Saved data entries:
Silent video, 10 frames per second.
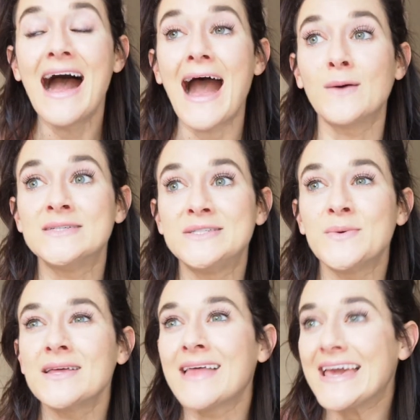I was
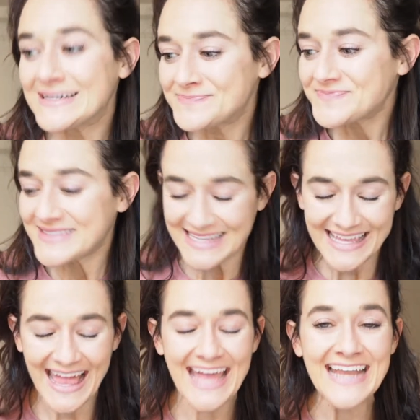doing
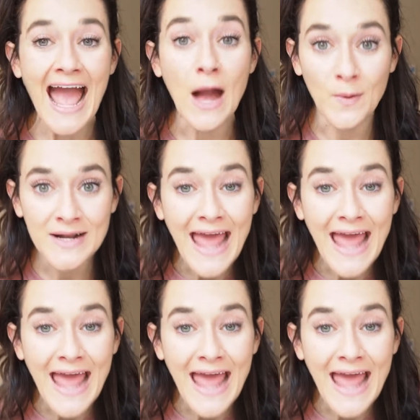an hour and a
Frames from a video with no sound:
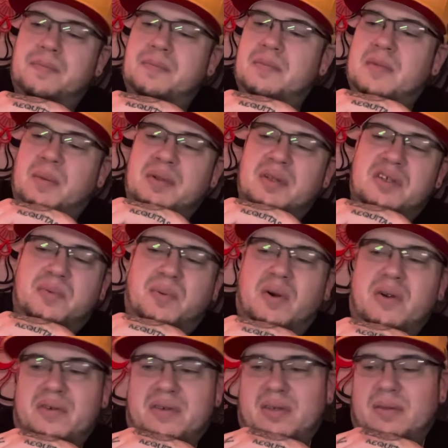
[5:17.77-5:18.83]
I mean, this
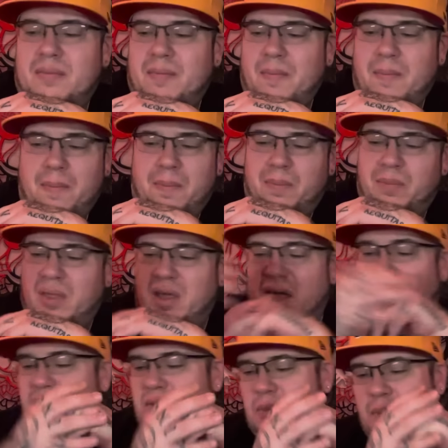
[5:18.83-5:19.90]
person, they
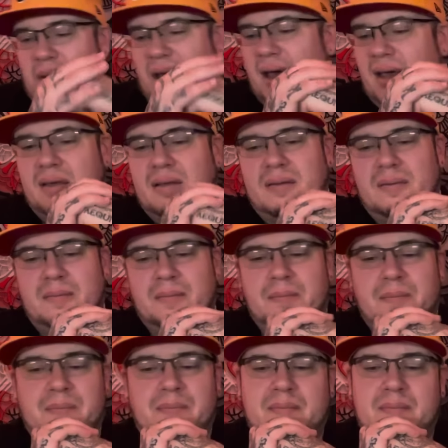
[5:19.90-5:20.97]
have your back.
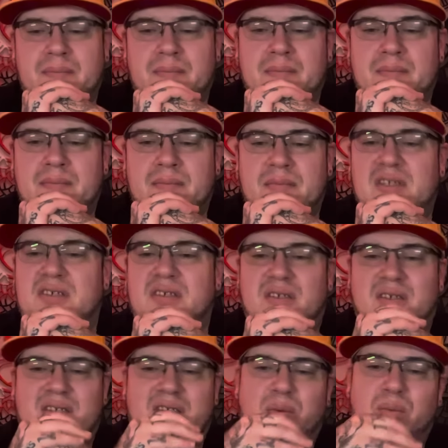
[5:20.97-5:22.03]
This is
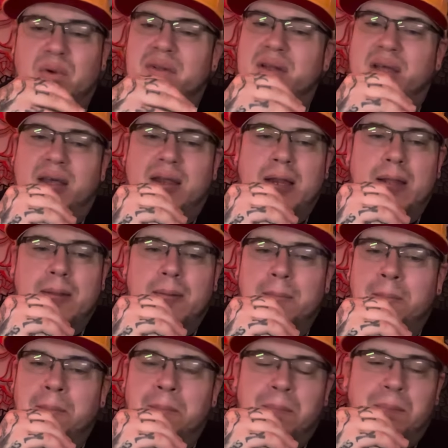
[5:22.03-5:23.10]
someone that
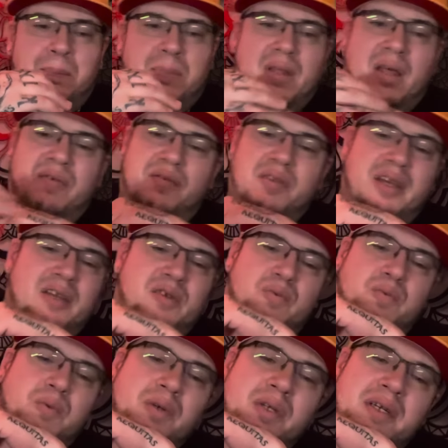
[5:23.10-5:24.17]
I feel like is
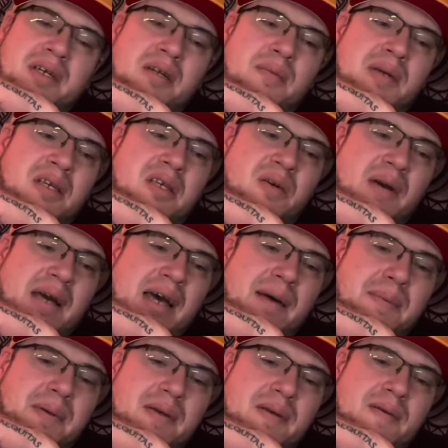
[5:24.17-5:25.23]
really gonna make you
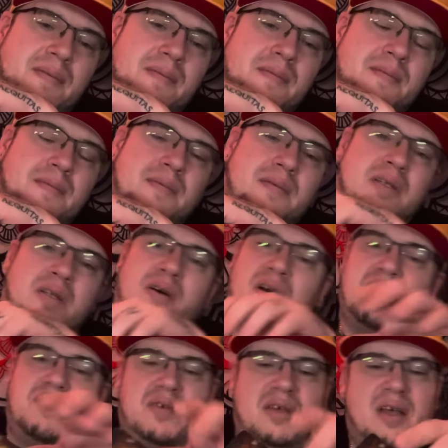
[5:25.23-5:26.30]
happy. You know,
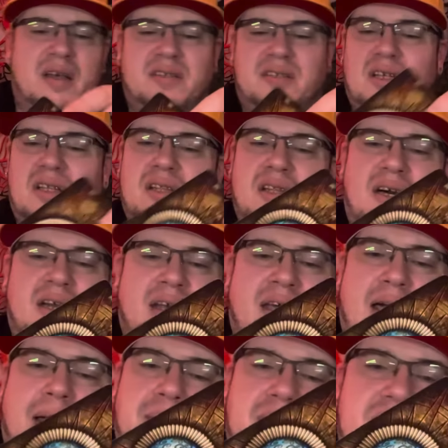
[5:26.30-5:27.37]
I see a lot of
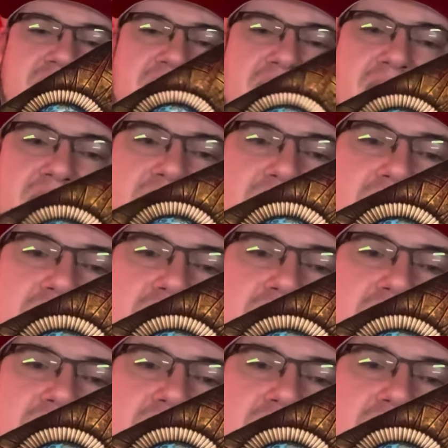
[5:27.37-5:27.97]
happiness here.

TO DO: Only the lines from the line containing "[5:23.10-5:24.17]" through the last line of the entries above should be reproduced, word for word and without pictures.

EXPECTED ANSWER:
[5:23.10-5:24.17]
I feel like is
[5:24.17-5:25.23]
really gonna make you
[5:25.23-5:26.30]
happy. You know,
[5:26.30-5:27.37]
I see a lot of
[5:27.37-5:27.97]
happiness here.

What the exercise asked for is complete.